Annan said there still is time for the United Nations to get involved because the process was in its early stages. The latest U.S.-led meeting of Iraqi leaders was held Monday.

The U.N. role in Iraq, however, continues to increase on the humanitarian front with more food and aid entering the country and the U.N. Educational, Scientific Cultural Organization sending a mission of eight high-level experts to the country.

The team was to make a preliminary assessment of the state of Iraqi heritage and identify immediate actions that can be taken following the looting of museums after President Saddam Hussein's ouster.

UNESCO Director-General Koichiro Matsuura made the announcement in a message to a London meeting of international experts to save Iraqi museums and cultural property.

Back at U.N. headquarters in New York, Annan said the process of determining an Iraqi government was at an early phase.

"As we move down the line, I hope there will be an understanding which would allow the United Nations to play an effective role in the process," he said, promising to met with members of the Security Council later in the week, and adding that he hoped there would be "progress in the not-too-distant future" on clarifying the U.N. role in Iraq as well as on the oil-for-food program.

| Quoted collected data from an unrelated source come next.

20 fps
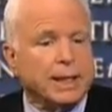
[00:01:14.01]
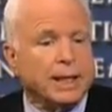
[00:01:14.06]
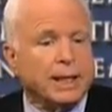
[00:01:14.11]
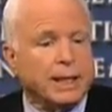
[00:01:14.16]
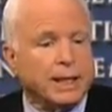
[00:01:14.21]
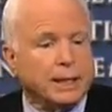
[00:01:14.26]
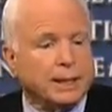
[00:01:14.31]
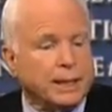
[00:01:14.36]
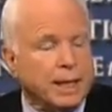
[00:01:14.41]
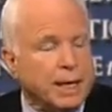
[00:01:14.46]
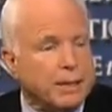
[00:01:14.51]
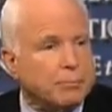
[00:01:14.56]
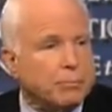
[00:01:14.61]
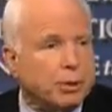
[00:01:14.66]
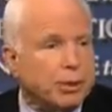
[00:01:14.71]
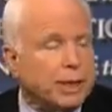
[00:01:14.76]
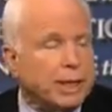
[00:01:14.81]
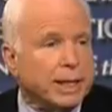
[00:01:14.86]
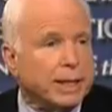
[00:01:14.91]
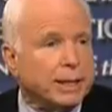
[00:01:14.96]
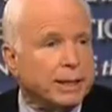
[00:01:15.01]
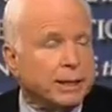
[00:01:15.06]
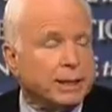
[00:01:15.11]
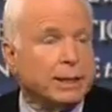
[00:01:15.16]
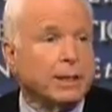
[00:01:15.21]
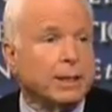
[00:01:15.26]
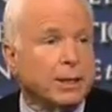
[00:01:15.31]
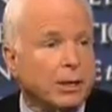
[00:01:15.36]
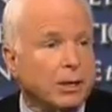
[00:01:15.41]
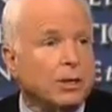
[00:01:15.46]
and that plan,
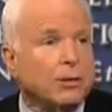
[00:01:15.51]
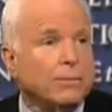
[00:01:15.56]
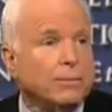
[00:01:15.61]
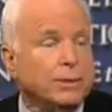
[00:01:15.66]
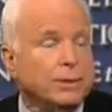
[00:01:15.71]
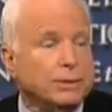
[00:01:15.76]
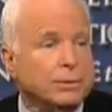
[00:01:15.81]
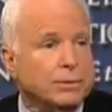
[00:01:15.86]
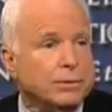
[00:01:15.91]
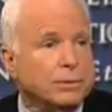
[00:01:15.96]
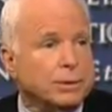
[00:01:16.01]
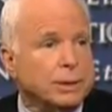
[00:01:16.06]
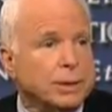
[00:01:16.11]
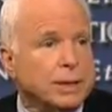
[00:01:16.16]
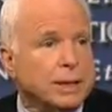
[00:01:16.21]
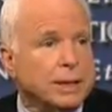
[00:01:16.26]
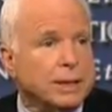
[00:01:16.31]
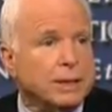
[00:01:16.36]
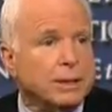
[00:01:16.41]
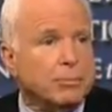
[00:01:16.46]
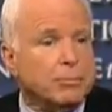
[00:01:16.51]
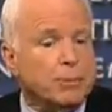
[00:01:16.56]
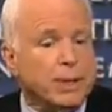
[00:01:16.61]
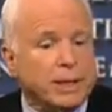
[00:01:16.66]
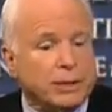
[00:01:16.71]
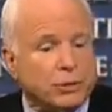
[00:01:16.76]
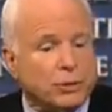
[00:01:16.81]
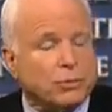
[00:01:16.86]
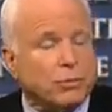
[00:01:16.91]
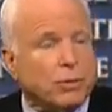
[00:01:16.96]
in our view, the
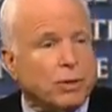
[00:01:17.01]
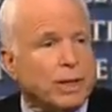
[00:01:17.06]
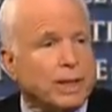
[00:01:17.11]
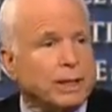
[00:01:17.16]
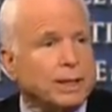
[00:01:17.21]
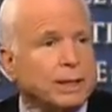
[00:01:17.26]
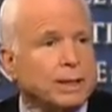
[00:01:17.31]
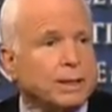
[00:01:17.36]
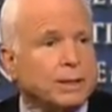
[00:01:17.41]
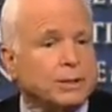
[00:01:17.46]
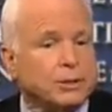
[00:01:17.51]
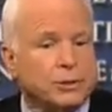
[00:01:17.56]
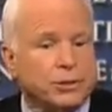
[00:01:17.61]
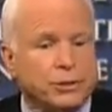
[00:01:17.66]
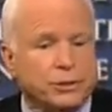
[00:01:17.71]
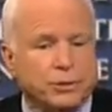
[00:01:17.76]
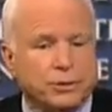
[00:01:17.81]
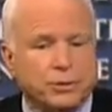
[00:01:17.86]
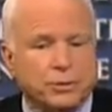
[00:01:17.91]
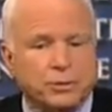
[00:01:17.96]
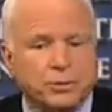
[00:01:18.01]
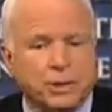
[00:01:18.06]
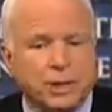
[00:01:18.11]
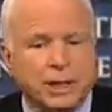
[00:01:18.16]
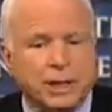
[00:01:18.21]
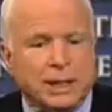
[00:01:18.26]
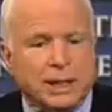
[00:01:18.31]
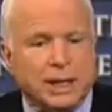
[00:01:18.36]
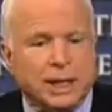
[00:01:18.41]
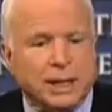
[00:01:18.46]
best way to
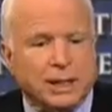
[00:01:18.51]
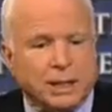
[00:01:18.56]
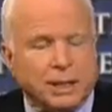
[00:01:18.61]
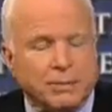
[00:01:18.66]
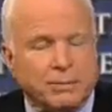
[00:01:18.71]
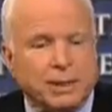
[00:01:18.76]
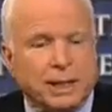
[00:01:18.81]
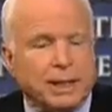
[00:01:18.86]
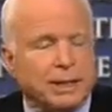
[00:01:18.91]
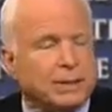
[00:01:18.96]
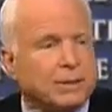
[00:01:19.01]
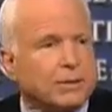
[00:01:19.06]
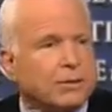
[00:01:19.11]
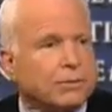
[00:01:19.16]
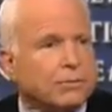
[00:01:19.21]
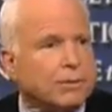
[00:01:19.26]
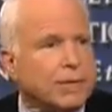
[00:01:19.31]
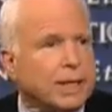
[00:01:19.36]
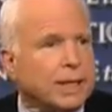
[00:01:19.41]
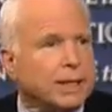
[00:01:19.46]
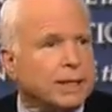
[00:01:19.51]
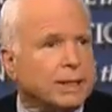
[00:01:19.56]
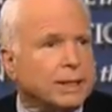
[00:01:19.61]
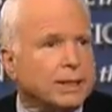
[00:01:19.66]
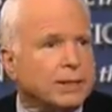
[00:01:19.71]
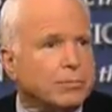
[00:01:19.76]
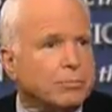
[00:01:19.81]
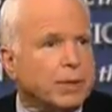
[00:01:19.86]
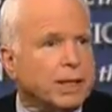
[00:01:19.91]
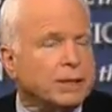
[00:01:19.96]
eliminate the threat
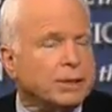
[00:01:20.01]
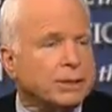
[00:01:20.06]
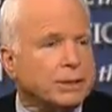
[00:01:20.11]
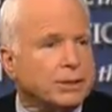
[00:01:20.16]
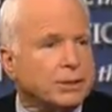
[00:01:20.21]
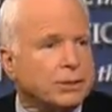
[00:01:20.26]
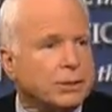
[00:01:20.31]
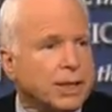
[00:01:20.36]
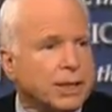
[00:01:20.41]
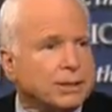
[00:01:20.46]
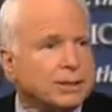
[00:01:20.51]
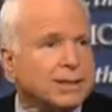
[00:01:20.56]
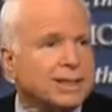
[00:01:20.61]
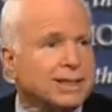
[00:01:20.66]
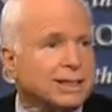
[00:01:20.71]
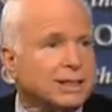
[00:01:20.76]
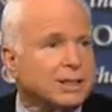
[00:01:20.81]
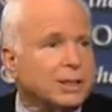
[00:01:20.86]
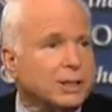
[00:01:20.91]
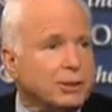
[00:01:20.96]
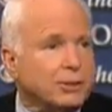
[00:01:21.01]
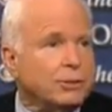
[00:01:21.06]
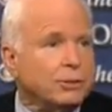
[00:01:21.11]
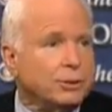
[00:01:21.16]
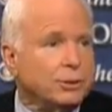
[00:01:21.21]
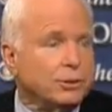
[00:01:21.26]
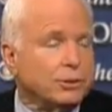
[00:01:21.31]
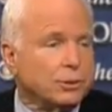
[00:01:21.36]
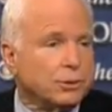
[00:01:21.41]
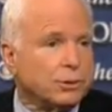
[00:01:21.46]
of Bashar Assad's
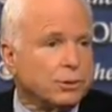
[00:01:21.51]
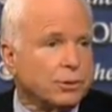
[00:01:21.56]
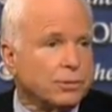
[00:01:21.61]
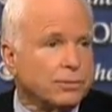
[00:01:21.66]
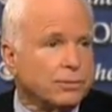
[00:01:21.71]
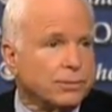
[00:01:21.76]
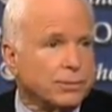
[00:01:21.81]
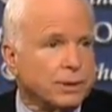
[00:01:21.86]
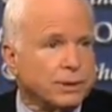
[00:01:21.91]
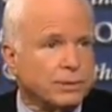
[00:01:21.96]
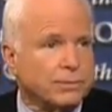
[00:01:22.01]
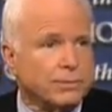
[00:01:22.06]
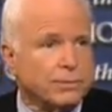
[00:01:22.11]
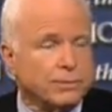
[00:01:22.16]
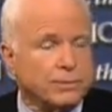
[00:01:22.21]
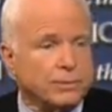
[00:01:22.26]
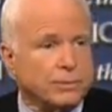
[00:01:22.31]
continued use of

Proposals to Lift Sanctions

The 15-member panel has before it verbal proposals to lift sanctions in Iraq, by the United States, which is not keen on seeing the United Nations in a vital role, and to suspend sanctions, by France, which is. Russia has informally presented the council a "non-paper" calling for U.N. weapons inspectors to verify Iraq is free of weapons of mass destruction and have Annan oversee continuation of the oil-for-food program. Washington doesn't like Moscow's proposal, either.

The World Food Program told an Amman, Jordan, humanitarian briefing that a fifth relief corridor opened with a 22-truck convoy entering into southern Iraq from Kuwait, carrying 880 metric tons of wheat flour -- enough to provide 100,000 people with their flour rations for a whole month. The load was to be delivered to Nasiriyah.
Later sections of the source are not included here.